Die Schleusung einer sechsköpfigen Familie am Grenzübergang Hörbranz ist am Dienstag von Bundespolizisten verhindert worden. Zudem fanden die Beamten mehrere gefälschte Ausweise, wie aus dem Bericht der Bundespolizei hervorgeht.

Mitfahrer ohne gültige Dokumente

Lindauer Bundespolizisten stellten bei der Einreisekontrolle auf der Autobahn 96 sieben Insassen in einem Fahrzeug mit deutscher Zulassung fest.
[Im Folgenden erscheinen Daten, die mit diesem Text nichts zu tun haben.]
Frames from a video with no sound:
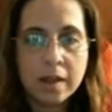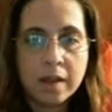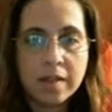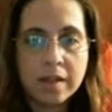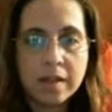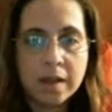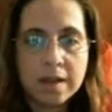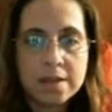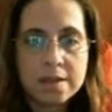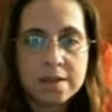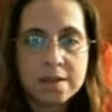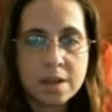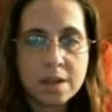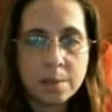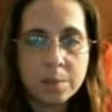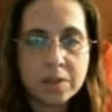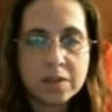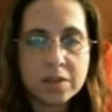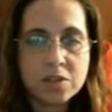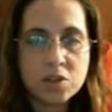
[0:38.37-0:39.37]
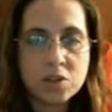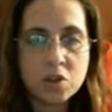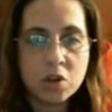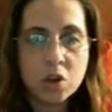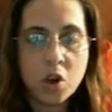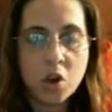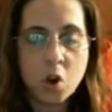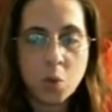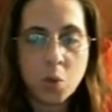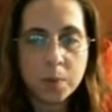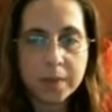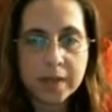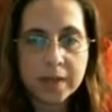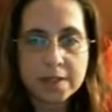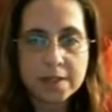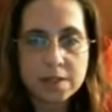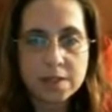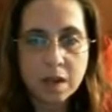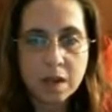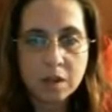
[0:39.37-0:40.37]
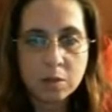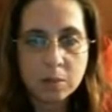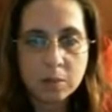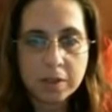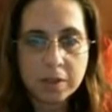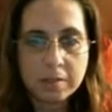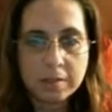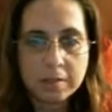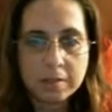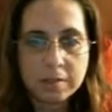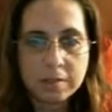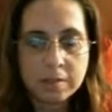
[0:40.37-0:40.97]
the next step is you're going to open that document.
Während der 52-jährige Fahrer türkische sowie deutsche Papiere vorweisen konnte, waren die anderen Personen nicht im Besitz von Dokumenten, die ihre Einreise nach Deutschland legitimierten.

Fahrer holte Familie in Italien ab

Bei den mutmaßlich Geschleusten handelte es sich um den 46-jährigen Vater, dessen 42-jährige Frau sowie die gemeinsamen drei- bis 14-jährigen Kinder. Der mutmaßliche Schleuser, der Bruder des Familienvaters, gab gegenüber den Bundespolizisten an, er habe die Familie in Italien abgeholt und wolle sie nach Berlin fahren.
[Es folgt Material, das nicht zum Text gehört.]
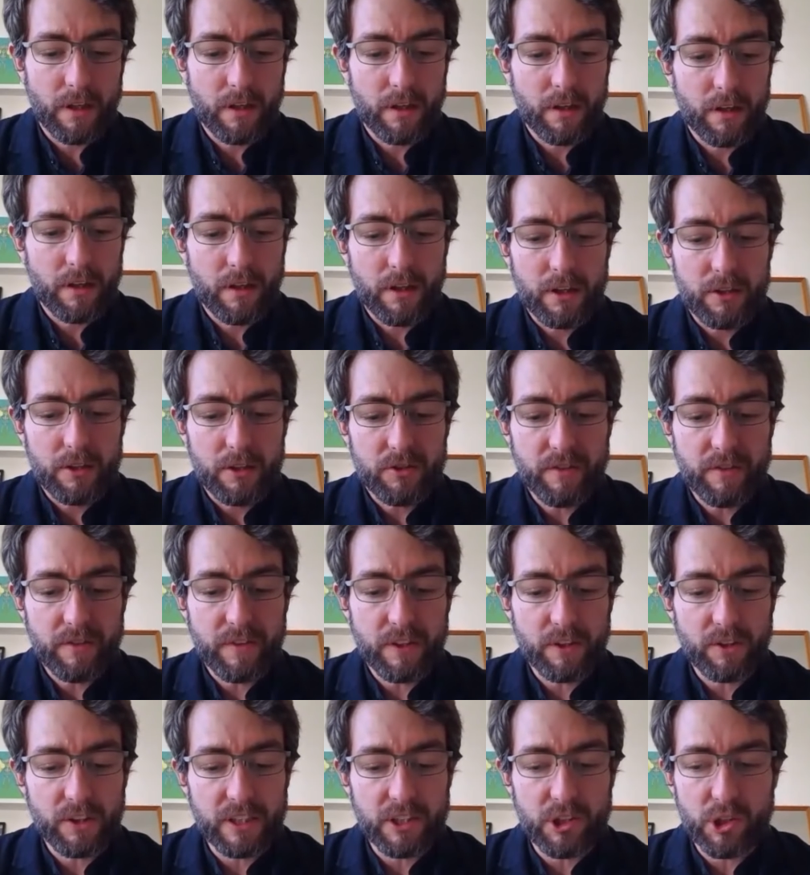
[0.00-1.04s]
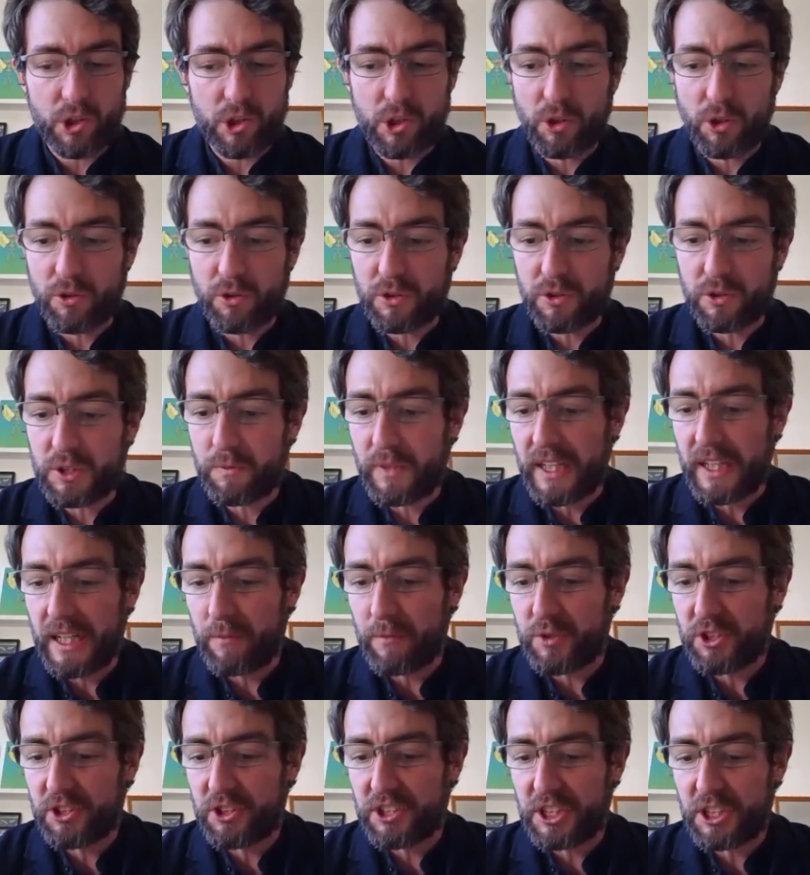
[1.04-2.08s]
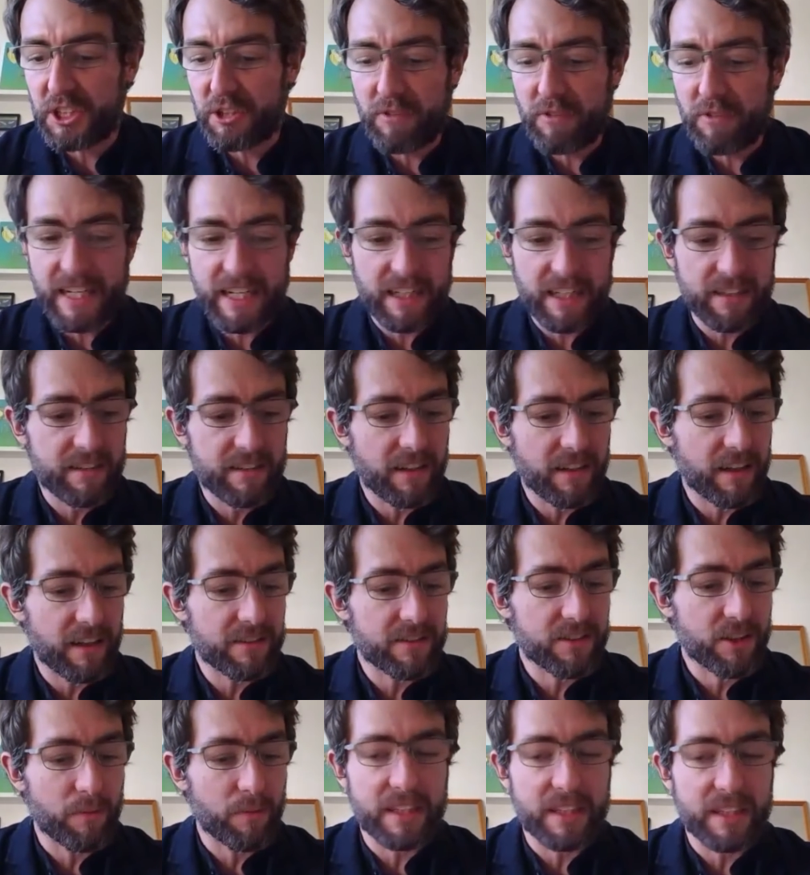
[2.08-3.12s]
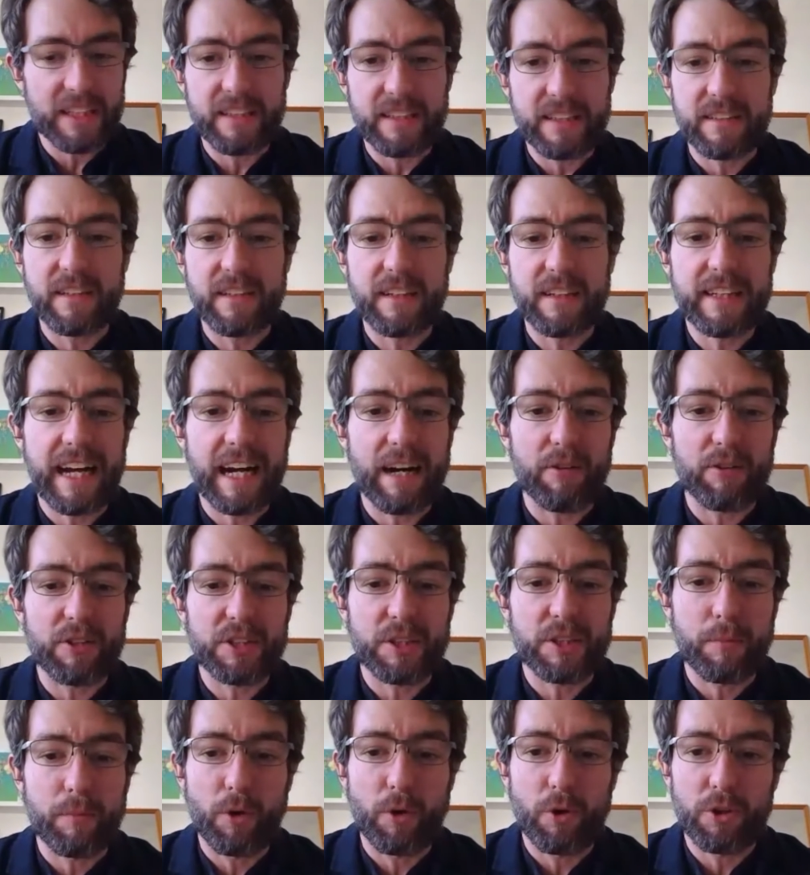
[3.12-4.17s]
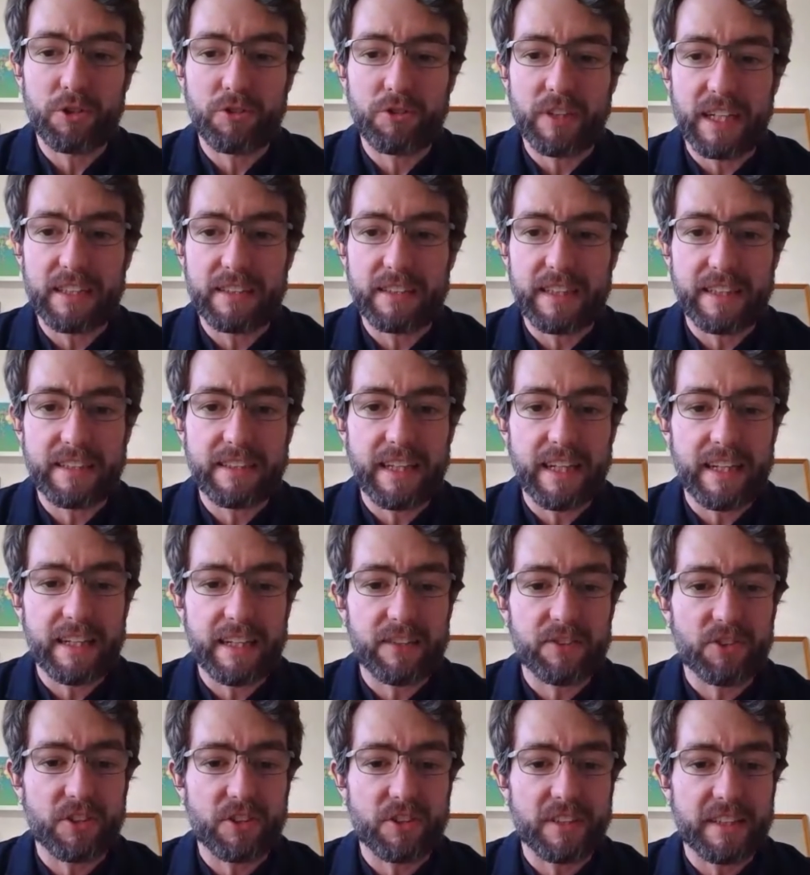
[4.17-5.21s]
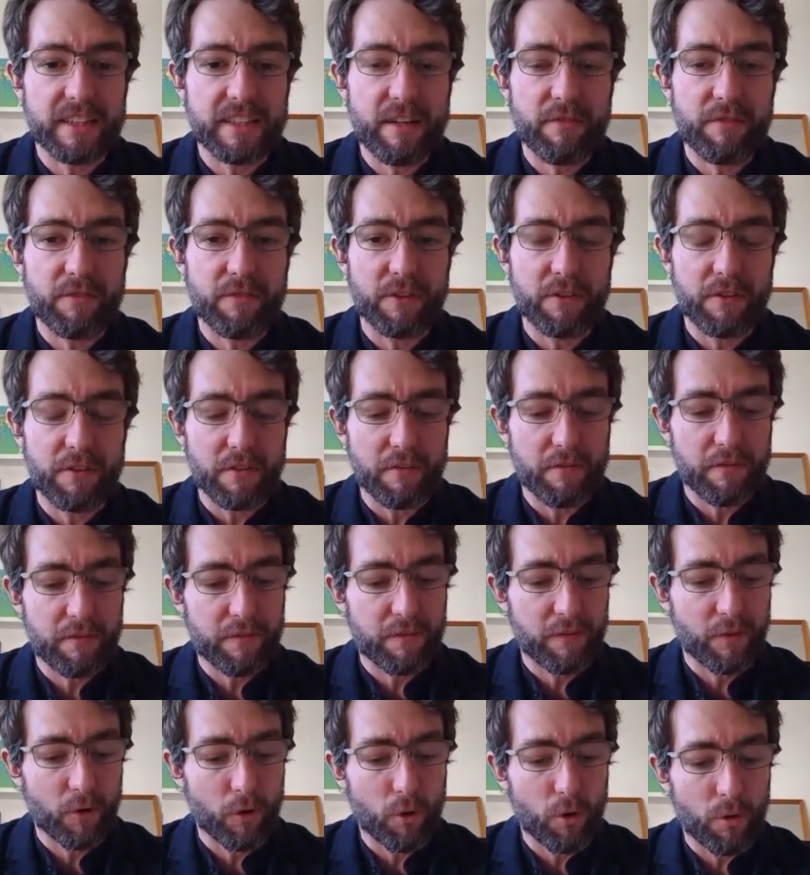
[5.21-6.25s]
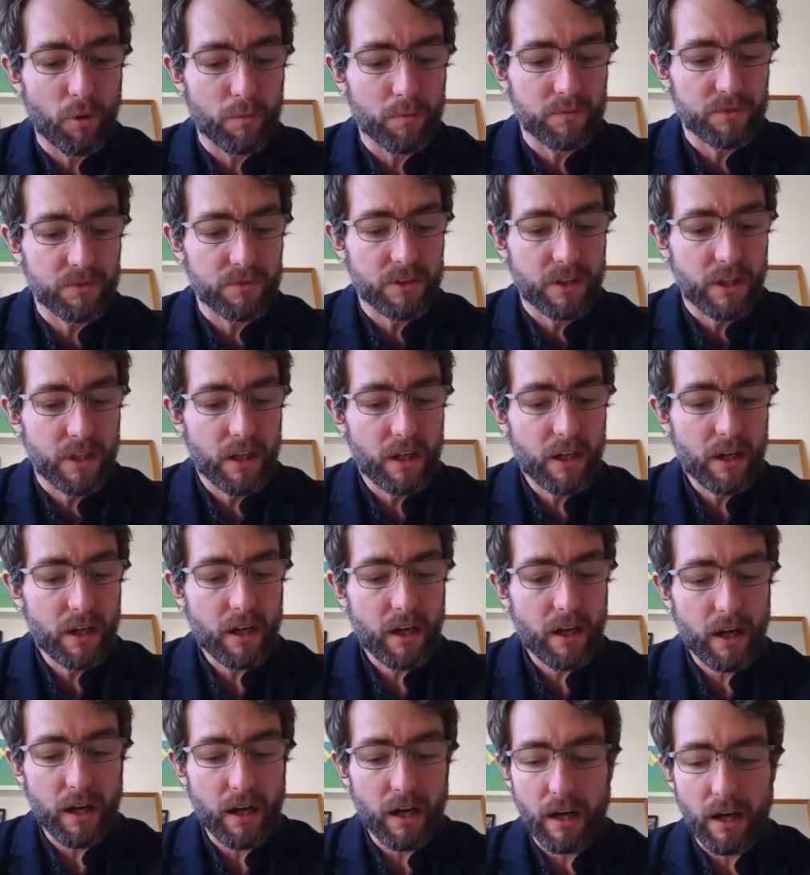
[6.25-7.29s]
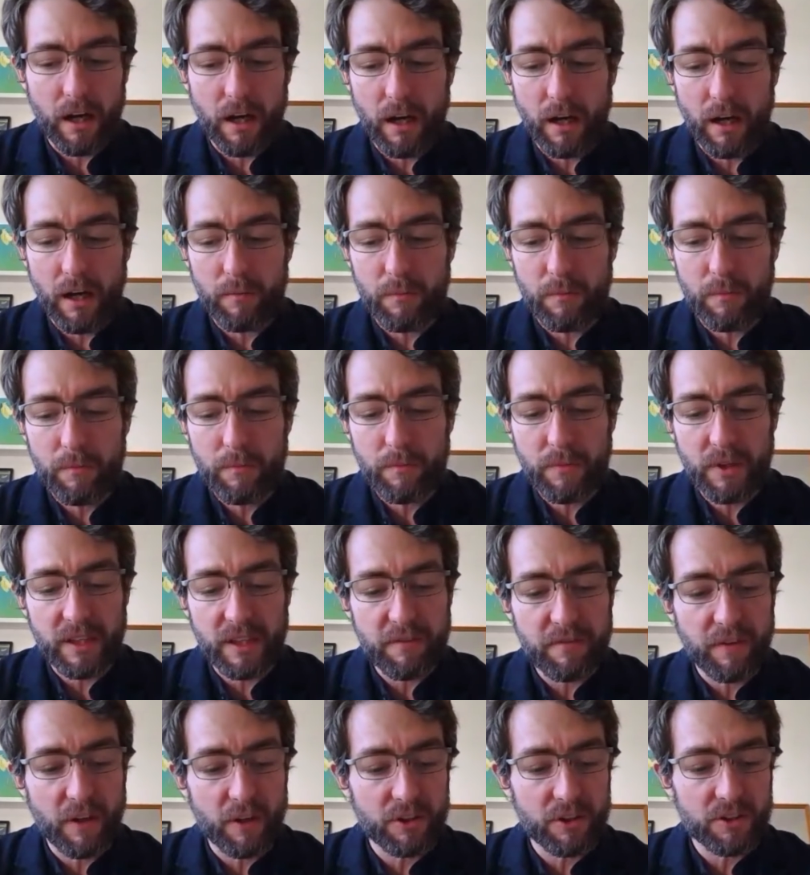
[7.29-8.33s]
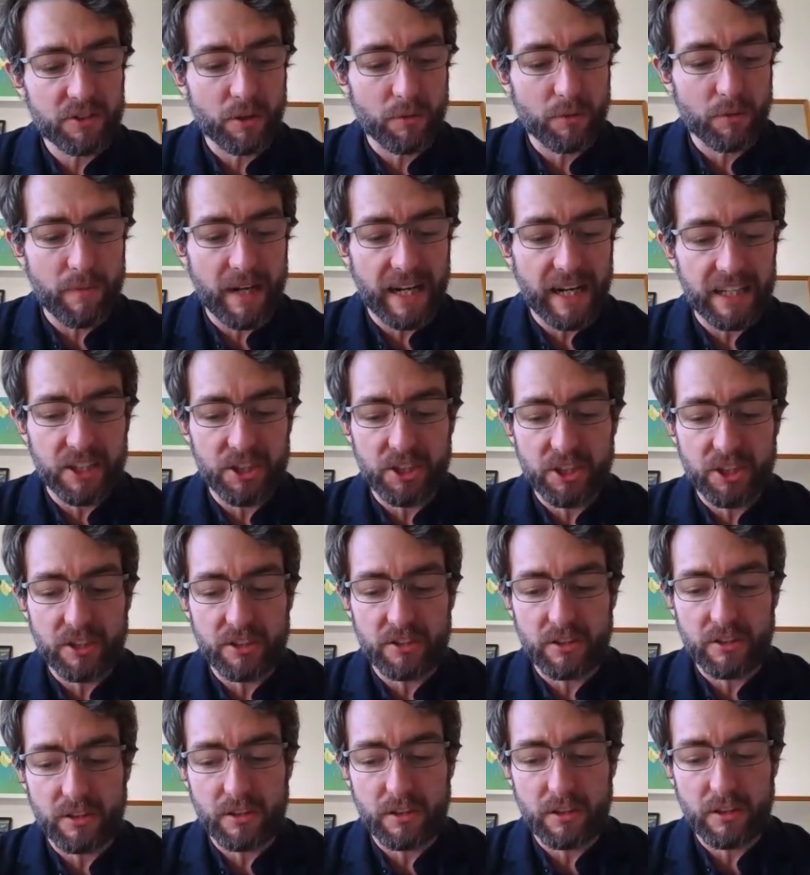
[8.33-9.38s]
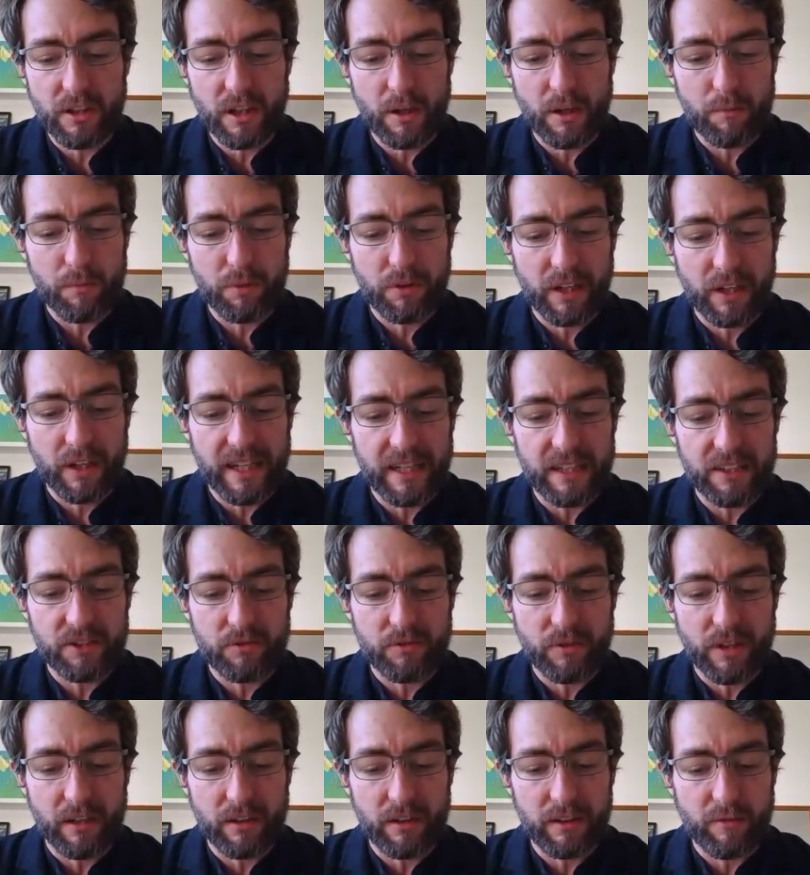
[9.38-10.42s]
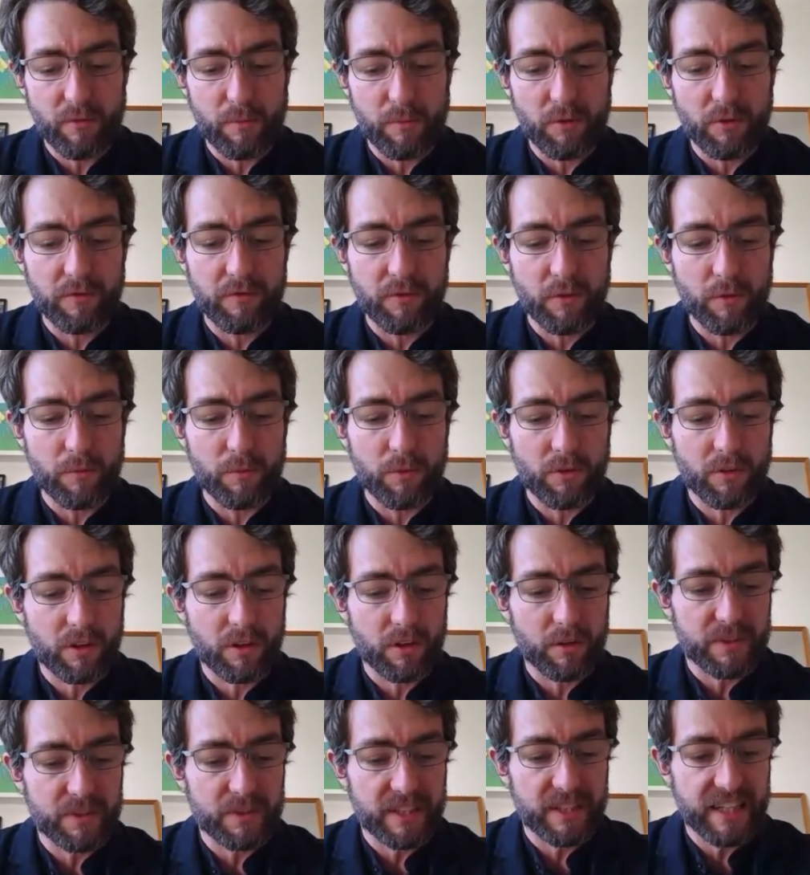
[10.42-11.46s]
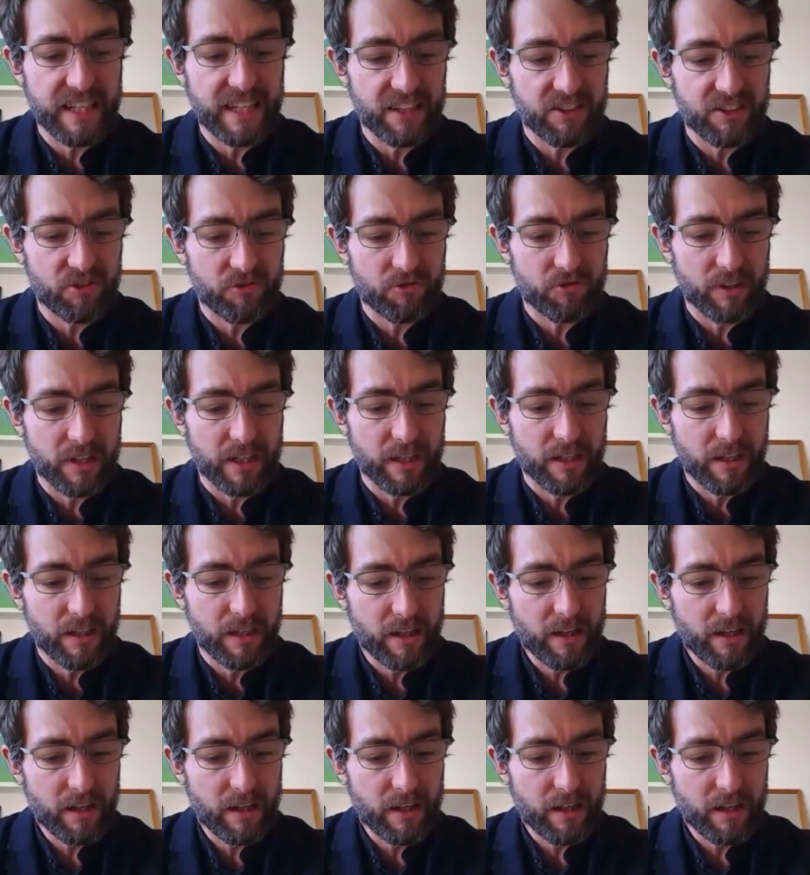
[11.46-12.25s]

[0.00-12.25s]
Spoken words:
So if you'll indulge me, I'm just going to read some of these character portraits. They take sort of different forms, but they focus on managers and players throughout Liverpool Football Club's history.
Gefälschte griechische Ausweise

Bei der Durchsuchung fanden die Beamten in der Handtasche der Mutter sechs gefälschte griechische Ausweise sowie sechs gültige griechische Asylbescheinigungen.

Die Bundespolizisten leiteten die sechs Personen an eine Aufnahmeeinrichtung weiter, da die Familienmitglieder Schutzersuchen äußerten. Den Fahrer entließen die Beamten auf freien Fuß. Die Bundespolizei ermittelt gegen ihn wegen des Verdachts der Schleusung und gegen die Geschleusten wegen des Verdachts der unerlaubten Einreise.